Delaware, head-of-state. By this point, it should be obvious which unfortunate episode I’m referring to. It represents my second example of memetic activity in the state of Delaware this year. I wrote about a purely analog example of memetics earlier, at a guardrail outside of Wilmington filled with bumper stickers. This one in Cape Henlopen is much more contemporary, more predicated on the sort of Internet activity that helped make elevate the word meme from social psychology to mainstream parlance. After the presidential fall, online trolls (presumably of a different political persuasion than the head of state) took to naming the exact point in the above photos “Brandon Falls” (to use the Brandon alias popularized last year). The already-popular “Brandon” meme achieved a bit of notoriety, with people flagging the exact spot on Google Maps. And this flagging is loosely the online equivalent to slapping a bumper sticker on that guardrail.
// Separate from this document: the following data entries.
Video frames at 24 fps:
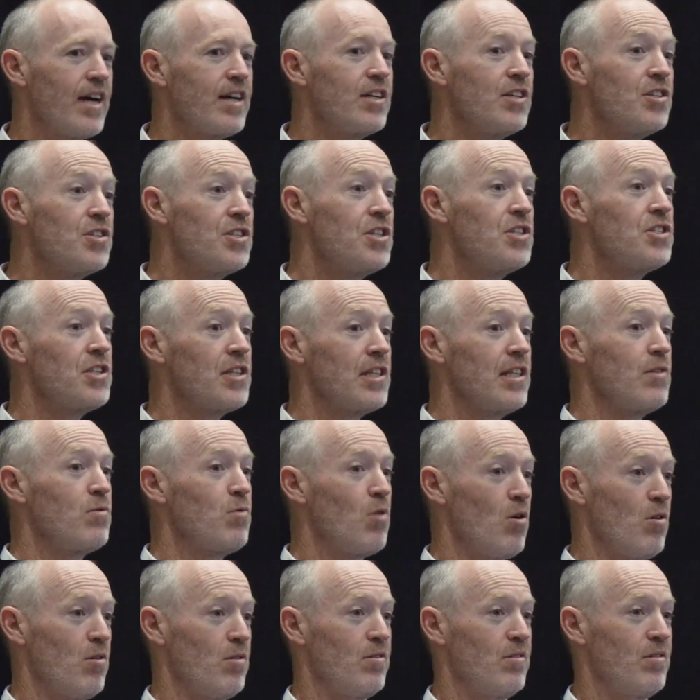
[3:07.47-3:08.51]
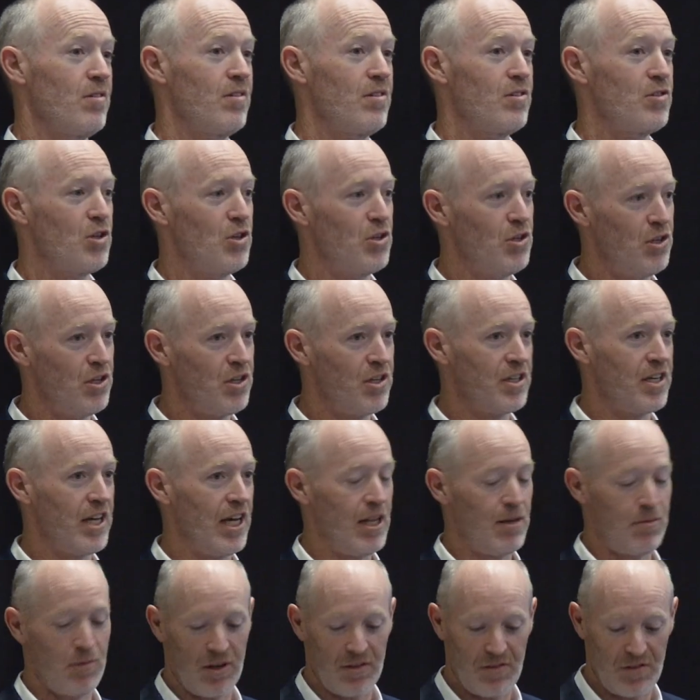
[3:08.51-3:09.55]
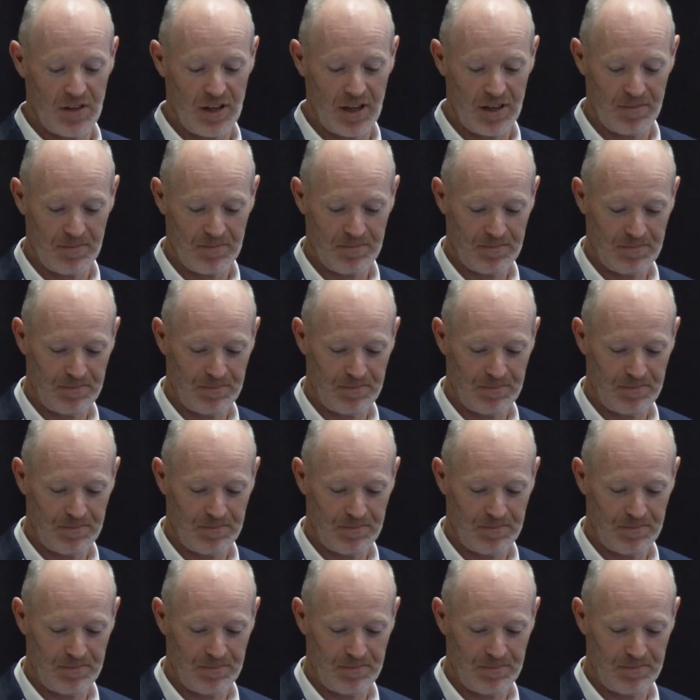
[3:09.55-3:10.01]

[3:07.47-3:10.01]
consistently wrong, so you can calibrate for that.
People want to leave their own digital thumbprint.

The “Brandon Falls” site at Cape Henlopen didn’t survive for long, but over the course of at least two or three days, it kept surfacing like a whack-a-mole in slightly askew locations or under alternative names (e.g., Brandon Falling Bike Shop). Other trolls kept flagging it once one came down. It briefly earned a spot as a landmark on Google Earth as well. Finally Google squelched it permanently. But it lingered enough to generate viral buzz, and to prompt imitators who made it to this crosswalk at Cape Henlopen to pay tribute to the fall, many of them at this exact same site.
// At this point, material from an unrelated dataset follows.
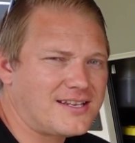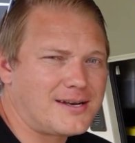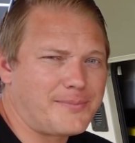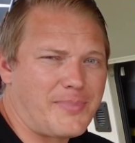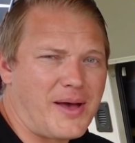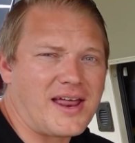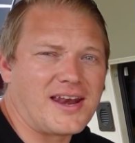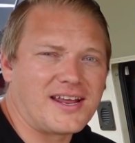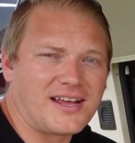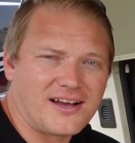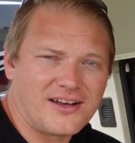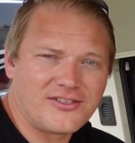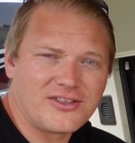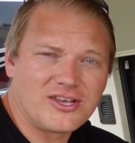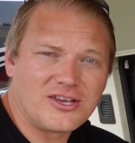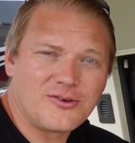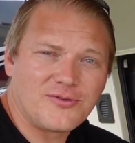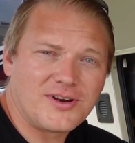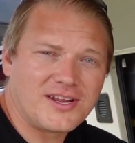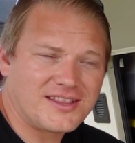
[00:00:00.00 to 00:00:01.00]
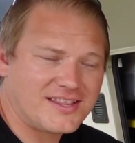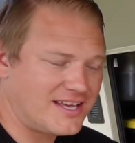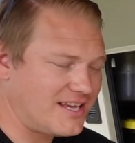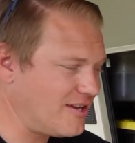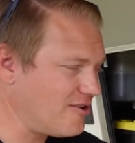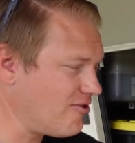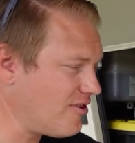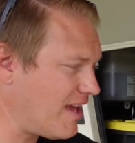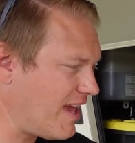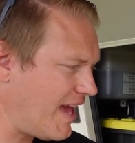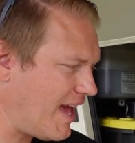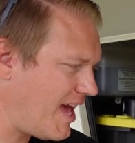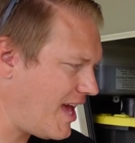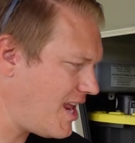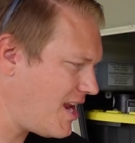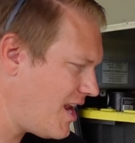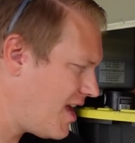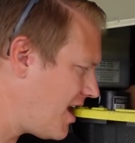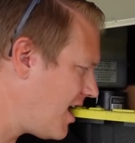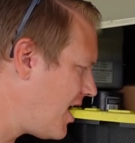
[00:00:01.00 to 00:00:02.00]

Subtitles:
depending on the unit that you get.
Whether such mockery is good-natured ribbing or fundamentally cruel will probably depend on one’s political persuasion; what no one can reasonably deny is that it’s achieved a memetic character through the digital age. Not just “pure social media” hashtags (Twitter, Instagram, Facebook), but the sharing of content through massive websites with a social media element like Youtube, or (most relevant to this article) Google Maps, which allowed people to insert mock reviews of “Brandon Falls” the landmark. By no means is it the first time the American public has lampooned the contretemps of its head of state: the test of a free country is the ability to criticize and/or ridicule its leadership, so obviously #45 earned he share of mockery as well, for stumbling along a ramp at the US Military Academy among many other instances. And anyone who has seen early episodes of Saturday Night Live knows of the notorious parodic barbs aimed at the otherwise athletic, virile Gerald Ford during his semi-term. Those people splayed out on this crosswalk at Cape Henlopen are fomenting a grassroots parody network, a practice formerly dominated by corporate networks with massive budgets. They flag it, share it, and disseminate it. It has even caught on in other countries—something I can’t imagine happening nearly as quickly or effectively in a pre-Internet era, even if everyone across the globe quickly learned about President Ford’s foibles thanks to television, which was ubiquitous in the 70s but far less interactive than what we have today.

I didn’t come across any chalk marks of a fallen man and his bike during my brief visit to Cape Henlopen a few days ago. No plaques, no ghost bikes. But it doesn’t matter: as much as a certain tech giant strives to wipe it clean from its own enormous online real estate, it cannot contend with the almost infinite scale of micro-engagement spread across other websites far outside Google’s gargantuan grasp. It remains to be seen if the act of falling off a bike will earn place as a permanent slang term (I doubt it), but the initial flagging ensures that the episode will always linger at least as a historic footnote, for as long as humankind continues biking along this Information Superhighway. Remove feet from toe clamps before dismounting.